However, one additional token is consumed per assistant message, in addition to the three special tokens. It’s not clear why this extra token is charged.

Thus, the logic is that for each message, you count 3 extra tokens, add one extra if it’s the assistant role and then count the tokens for the ‘role’ and ‘content’ values using tiktoken.

Implementation of a token estimator

First, let’s install tiktoken.

!pip install tiktoken -qqq

We can then adapt the implementation from their cookbook to work for finetuning.

import tiktoken

def num_tokens_from_messages(messages, model="gpt-4o-mini-2024-07-18") -> int:
    """Returns the number of tokens used by a list of messages."""
    
    SUPPORTED_MODELS = ['gpt-3.5-turbo-0125',
                        'gpt-4-0314',
                        'gpt-4-0613',
                        'gpt-4-32k-0314',
                        'gpt-4-32k-0613',
                        'gpt-4o-2024-08-06',
                        'gpt-4o-mini-2024-07-18']

    MODEL_ALIASES = {
        "gpt-3.5-turbo": "gpt-3.5-turbo-0125",
        "gpt-4o-mini": "gpt-4o-mini-2024-07-18",
        "gpt-4o": "gpt-4o-2024-08-06",
        "gpt-4": "gpt-4-0613",
    }
    
    # Handle model aliasing
    model = MODEL_ALIASES.get(model, model)

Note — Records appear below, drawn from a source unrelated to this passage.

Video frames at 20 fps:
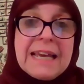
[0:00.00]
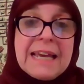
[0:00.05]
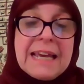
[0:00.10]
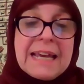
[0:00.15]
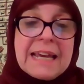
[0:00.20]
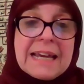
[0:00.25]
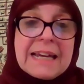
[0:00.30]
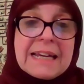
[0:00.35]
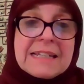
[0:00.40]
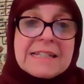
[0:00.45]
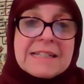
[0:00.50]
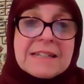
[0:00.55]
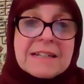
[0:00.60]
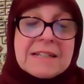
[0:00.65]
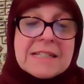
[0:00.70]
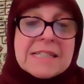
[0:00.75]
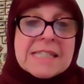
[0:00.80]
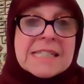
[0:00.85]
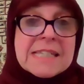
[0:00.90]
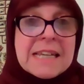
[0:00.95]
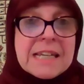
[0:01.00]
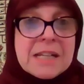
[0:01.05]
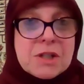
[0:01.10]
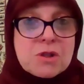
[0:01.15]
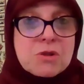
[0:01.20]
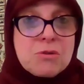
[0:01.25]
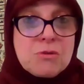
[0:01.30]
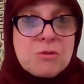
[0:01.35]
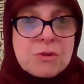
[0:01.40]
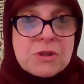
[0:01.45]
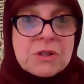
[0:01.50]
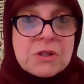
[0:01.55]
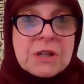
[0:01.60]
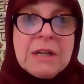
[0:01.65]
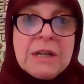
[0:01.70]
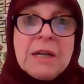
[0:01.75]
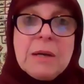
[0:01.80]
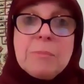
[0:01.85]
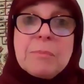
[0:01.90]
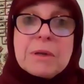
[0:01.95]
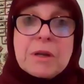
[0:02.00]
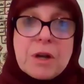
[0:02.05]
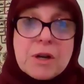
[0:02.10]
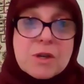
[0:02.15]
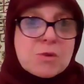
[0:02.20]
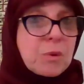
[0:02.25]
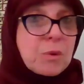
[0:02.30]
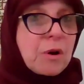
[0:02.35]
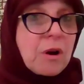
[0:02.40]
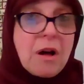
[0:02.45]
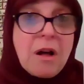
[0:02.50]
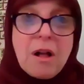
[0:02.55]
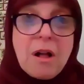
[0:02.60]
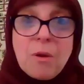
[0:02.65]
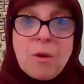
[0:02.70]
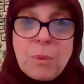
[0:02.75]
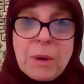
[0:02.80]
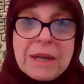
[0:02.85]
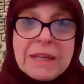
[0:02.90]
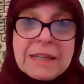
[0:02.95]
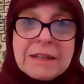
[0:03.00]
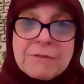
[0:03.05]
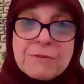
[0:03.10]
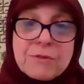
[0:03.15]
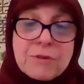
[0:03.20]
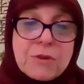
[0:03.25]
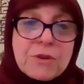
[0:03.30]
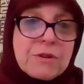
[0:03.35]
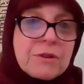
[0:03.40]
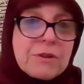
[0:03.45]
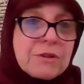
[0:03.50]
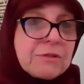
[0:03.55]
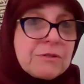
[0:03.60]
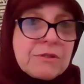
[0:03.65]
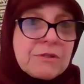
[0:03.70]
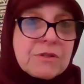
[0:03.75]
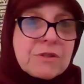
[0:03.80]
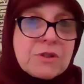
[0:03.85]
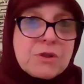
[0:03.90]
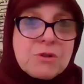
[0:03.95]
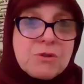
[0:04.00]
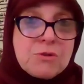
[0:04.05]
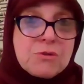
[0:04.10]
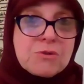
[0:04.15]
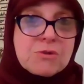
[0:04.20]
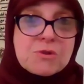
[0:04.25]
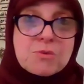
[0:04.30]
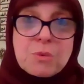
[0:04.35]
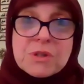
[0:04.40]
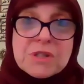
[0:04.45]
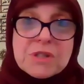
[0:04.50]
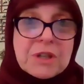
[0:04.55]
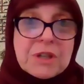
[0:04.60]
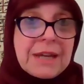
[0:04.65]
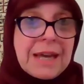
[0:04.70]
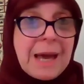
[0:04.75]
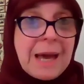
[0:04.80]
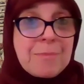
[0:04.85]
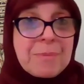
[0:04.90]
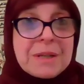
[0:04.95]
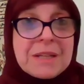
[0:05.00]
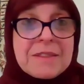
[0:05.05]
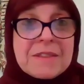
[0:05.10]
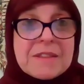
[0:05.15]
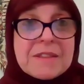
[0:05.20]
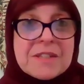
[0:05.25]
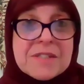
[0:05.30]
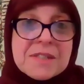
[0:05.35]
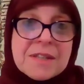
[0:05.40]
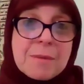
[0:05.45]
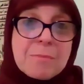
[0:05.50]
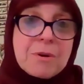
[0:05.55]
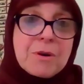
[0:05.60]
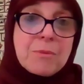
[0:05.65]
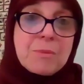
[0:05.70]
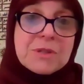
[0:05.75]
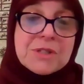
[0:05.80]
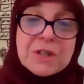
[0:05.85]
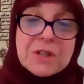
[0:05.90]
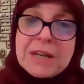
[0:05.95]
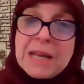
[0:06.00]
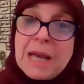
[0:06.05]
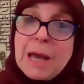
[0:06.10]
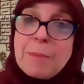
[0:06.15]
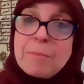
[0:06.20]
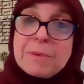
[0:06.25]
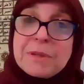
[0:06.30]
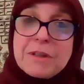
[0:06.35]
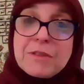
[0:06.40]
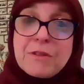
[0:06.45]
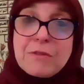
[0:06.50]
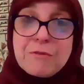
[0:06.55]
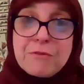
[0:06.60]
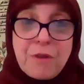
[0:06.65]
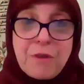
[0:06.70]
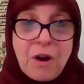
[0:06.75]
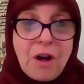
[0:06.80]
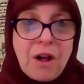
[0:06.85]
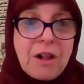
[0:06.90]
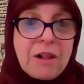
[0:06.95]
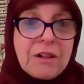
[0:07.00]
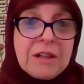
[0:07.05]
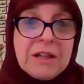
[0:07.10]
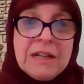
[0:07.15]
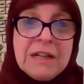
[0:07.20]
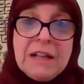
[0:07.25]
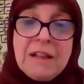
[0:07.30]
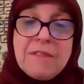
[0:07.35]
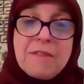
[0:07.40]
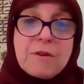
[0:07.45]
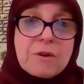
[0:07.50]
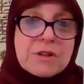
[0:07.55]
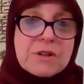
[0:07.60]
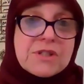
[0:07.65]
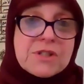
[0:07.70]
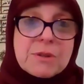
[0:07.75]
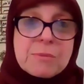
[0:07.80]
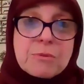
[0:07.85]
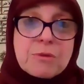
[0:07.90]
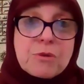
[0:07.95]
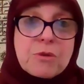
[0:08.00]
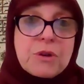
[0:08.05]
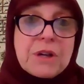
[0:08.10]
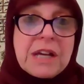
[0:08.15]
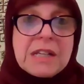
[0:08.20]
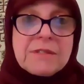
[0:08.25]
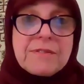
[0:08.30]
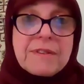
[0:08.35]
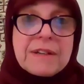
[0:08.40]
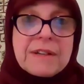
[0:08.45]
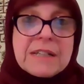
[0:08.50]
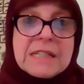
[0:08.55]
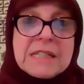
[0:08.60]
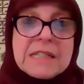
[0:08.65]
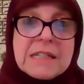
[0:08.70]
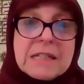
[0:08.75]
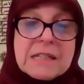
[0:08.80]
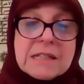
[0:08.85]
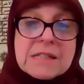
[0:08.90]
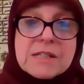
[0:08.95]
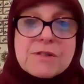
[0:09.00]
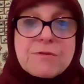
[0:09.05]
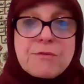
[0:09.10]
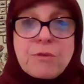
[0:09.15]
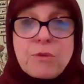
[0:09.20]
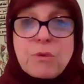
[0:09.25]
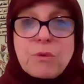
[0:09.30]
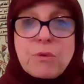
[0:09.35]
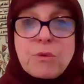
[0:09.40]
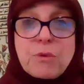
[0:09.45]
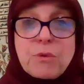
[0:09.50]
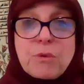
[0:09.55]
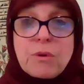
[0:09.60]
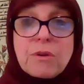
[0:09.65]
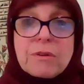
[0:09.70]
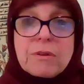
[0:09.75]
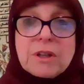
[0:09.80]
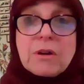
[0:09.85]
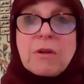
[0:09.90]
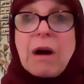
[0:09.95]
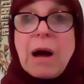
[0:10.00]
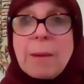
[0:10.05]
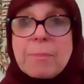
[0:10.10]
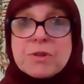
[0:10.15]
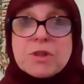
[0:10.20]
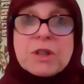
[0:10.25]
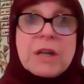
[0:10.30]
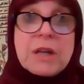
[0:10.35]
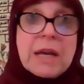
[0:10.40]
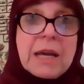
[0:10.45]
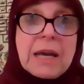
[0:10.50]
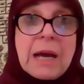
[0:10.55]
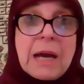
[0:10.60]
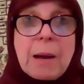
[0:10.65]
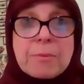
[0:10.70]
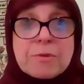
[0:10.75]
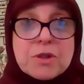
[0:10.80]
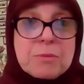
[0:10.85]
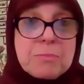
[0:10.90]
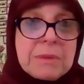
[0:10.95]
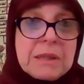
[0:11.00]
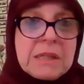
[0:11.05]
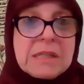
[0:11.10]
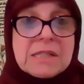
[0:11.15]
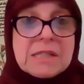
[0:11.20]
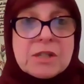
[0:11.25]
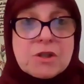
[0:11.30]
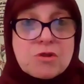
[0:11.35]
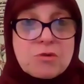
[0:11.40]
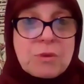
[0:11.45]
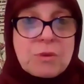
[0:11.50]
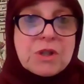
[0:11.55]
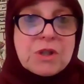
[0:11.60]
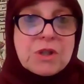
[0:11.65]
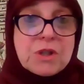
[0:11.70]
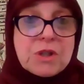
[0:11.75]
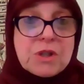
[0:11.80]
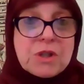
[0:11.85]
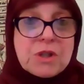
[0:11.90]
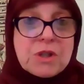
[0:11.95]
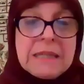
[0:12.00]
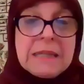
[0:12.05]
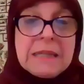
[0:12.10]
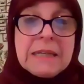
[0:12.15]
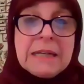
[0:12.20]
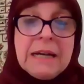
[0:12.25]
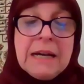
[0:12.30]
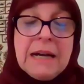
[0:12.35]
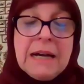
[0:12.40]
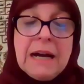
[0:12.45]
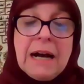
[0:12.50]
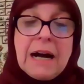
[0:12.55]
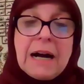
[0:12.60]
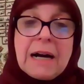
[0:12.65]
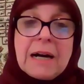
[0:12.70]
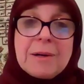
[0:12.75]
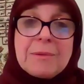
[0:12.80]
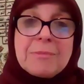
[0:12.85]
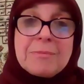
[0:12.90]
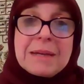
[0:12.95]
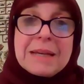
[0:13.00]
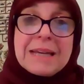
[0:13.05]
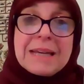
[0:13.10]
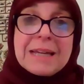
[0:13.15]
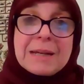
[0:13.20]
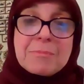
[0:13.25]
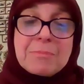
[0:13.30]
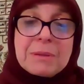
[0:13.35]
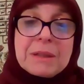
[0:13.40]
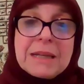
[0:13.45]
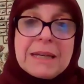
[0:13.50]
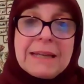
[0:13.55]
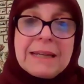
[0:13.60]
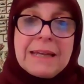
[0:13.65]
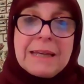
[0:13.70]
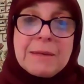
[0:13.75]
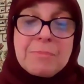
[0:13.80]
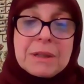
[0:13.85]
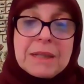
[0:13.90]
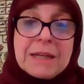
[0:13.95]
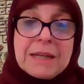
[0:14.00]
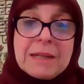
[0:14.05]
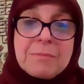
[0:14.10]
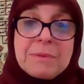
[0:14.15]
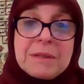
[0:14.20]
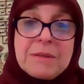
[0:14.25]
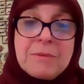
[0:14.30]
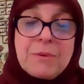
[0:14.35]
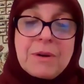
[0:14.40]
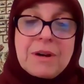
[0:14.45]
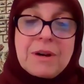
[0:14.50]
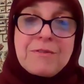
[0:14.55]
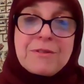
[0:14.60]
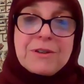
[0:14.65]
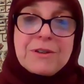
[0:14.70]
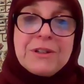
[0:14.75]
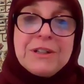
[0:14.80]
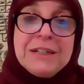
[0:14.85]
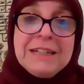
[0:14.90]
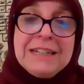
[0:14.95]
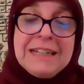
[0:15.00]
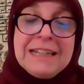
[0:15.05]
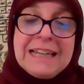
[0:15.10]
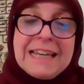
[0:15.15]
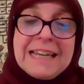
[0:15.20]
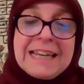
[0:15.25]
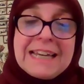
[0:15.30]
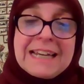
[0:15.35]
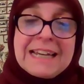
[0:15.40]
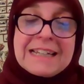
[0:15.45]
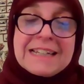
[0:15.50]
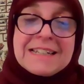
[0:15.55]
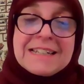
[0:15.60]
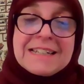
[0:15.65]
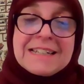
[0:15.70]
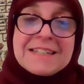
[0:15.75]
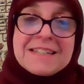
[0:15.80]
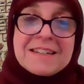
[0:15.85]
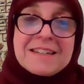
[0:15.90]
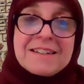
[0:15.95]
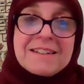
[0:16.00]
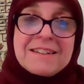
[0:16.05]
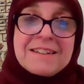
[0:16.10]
And stay tuned, because we're all waiting for the news, what's going to happen in the summer, what's going to happen in the fall. There are some creative ideas for, option A, option B, situation A or B, and plan A, plan B, whatever. And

    if model not in SUPPORTED_MODELS:
        raise ValueError(f"Unsupported model: {model}")
        
    tokens_per_message = 3

    try:
        encoding = tiktoken.encoding_for_model(model)
    except KeyError:
        print(f"Warning: Model {model} not found. Using o200k_base encoding.")
        encoding = tiktoken.get_encoding("o200k_base")

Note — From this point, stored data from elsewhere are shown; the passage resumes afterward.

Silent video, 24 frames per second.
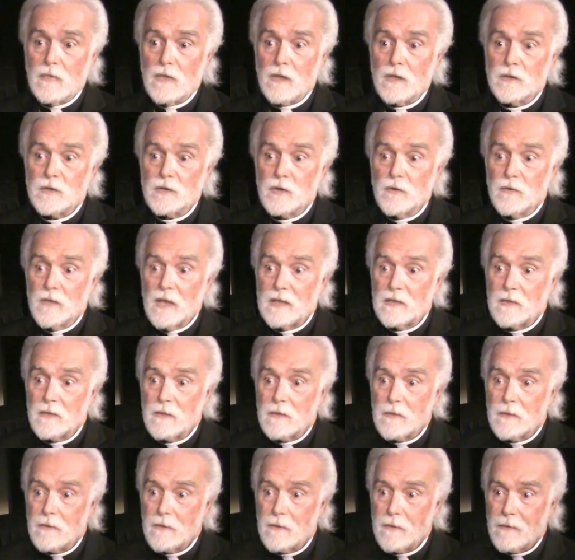So that
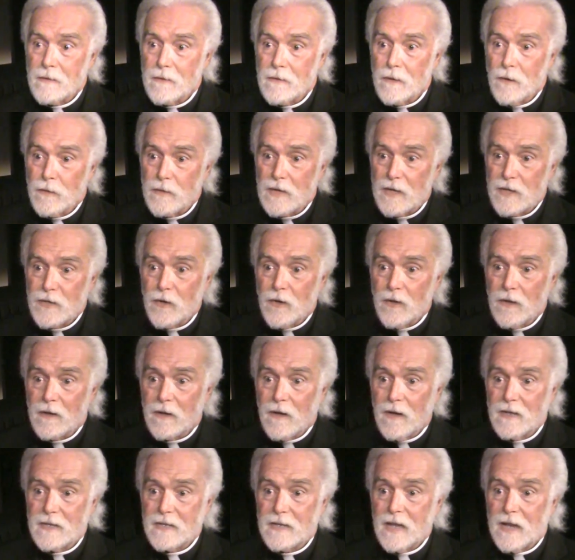no such
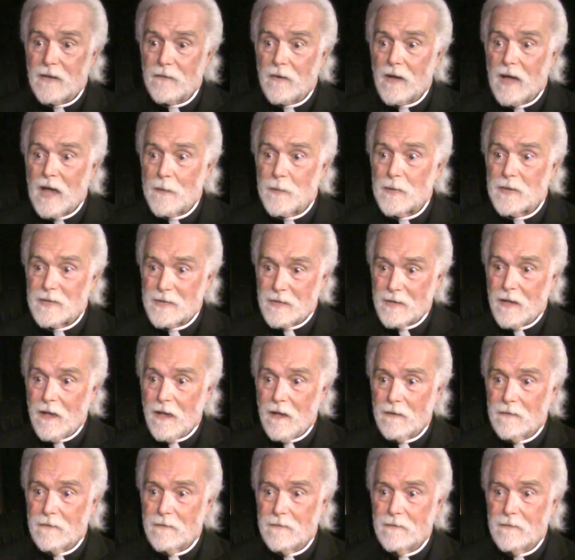Holocaust ever happens again.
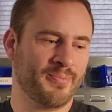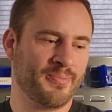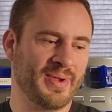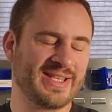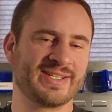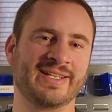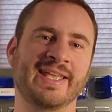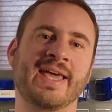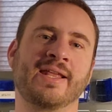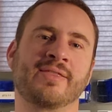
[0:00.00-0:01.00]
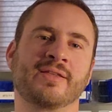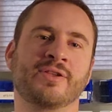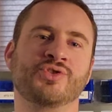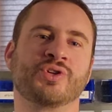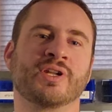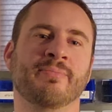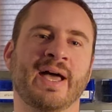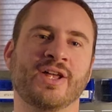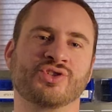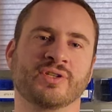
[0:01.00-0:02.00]
basically anything that you can
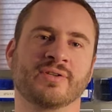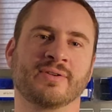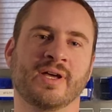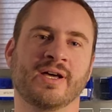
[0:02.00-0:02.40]
imagine.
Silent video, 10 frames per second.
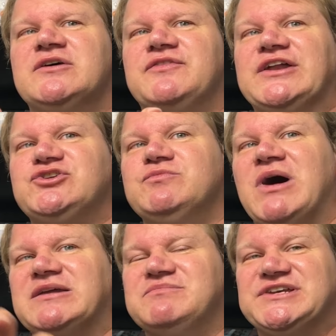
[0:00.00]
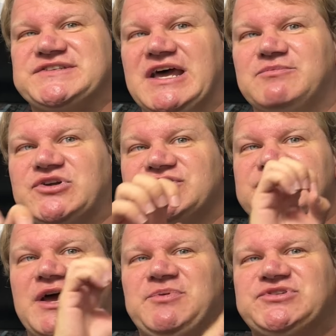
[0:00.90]
that you might miss that because
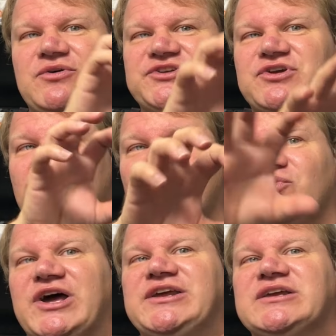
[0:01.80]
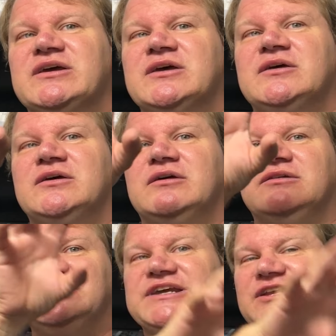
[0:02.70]
the episode is already
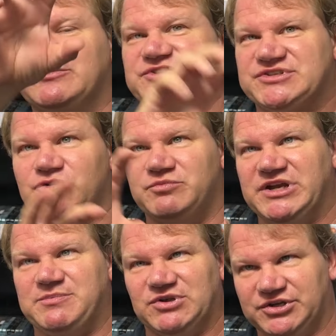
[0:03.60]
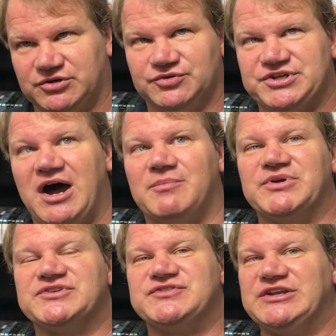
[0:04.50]
dealing with so many political
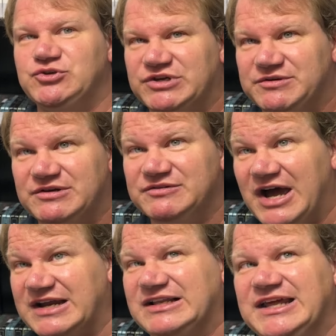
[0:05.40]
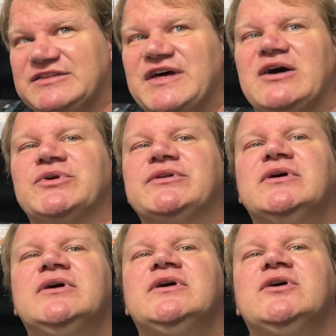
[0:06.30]
topics that you could not click that one.
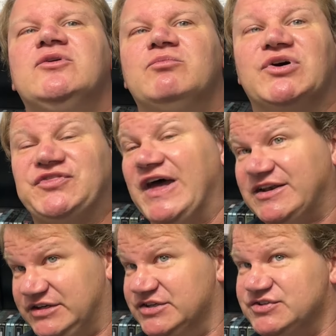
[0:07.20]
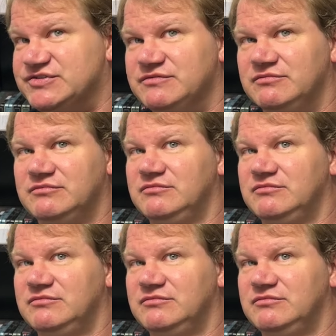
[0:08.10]
But that is,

    # Calculate token usage
    total_tokens = sum(
        tokens_per_message + (1 if msg["role"] == "assistant" else 0) +
        sum(len(encoding.encode(value)) for value in msg.values())
        for msg in messages
    )

    return total_tokens

Let’s test it out on a single training data point, assuming we are fine-tuning gpt-4o-mini.

messages = [
    {"role": "system", "content": "Classify text as positive or negative"}, 
    {"role": "user", "content": "Cool"}, 
    {"role": "assistant", "content": "positive"}
]

num_training_tokens = num_tokens_from_messages(messages, model='gpt-4o-mini-2024-07-18')
num_training_tokens

The total tokens the model sees during training is the number of training tokens multiplied by the number of epochs.

num_epochs = 3
total_tokens = num_training_tokens * num_epochs
total_tokens

The cost for fine-tuning gpt-4o-mini as of this writing is $3.00 / 1M tokens. Thus, we can calculate the final cost as the total tokens multiplied by the cost per token.

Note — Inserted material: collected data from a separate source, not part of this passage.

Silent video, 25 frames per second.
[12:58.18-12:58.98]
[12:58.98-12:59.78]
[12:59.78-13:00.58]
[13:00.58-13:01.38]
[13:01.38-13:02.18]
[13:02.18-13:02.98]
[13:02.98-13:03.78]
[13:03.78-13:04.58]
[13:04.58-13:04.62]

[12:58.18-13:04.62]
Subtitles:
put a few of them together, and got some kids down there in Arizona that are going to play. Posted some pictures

cost_per_token = 3 / 10**6
final_cost = total_tokens * cost_per_token
final_cost

0.00019800000000000002

Building a helper function

Let’s build a helper function to combine everything above so that we can pass the fine-tuning data and retrieve the number of training tokens.

import tiktoken

def num_tokens_from_messages(messages, model="gpt-4o-mini-2024-07-18") -> int:
    """Returns the number of tokens used by a list of messages."""
    
    SUPPORTED_MODELS = ['gpt-3.5-turbo-0125',
                        'gpt-4-0314',
                        'gpt-4-0613',
                        'gpt-4-32k-0314',
                        'gpt-4-32k-0613',
                        'gpt-4o-2024-08-06',
                        'gpt-4o-mini-2024-07-18']

    MODEL_ALIASES = {
        "gpt-3.5-turbo": "gpt-3.5-turbo-0125",
        "gpt-4o-mini": "gpt-4o-mini-2024-07-18",
        "gpt-4o": "gpt-4o-2024-08-06",
        "gpt-4": "gpt-4-0613",
    }
    
    model = MODEL_ALIASES.get(model, model)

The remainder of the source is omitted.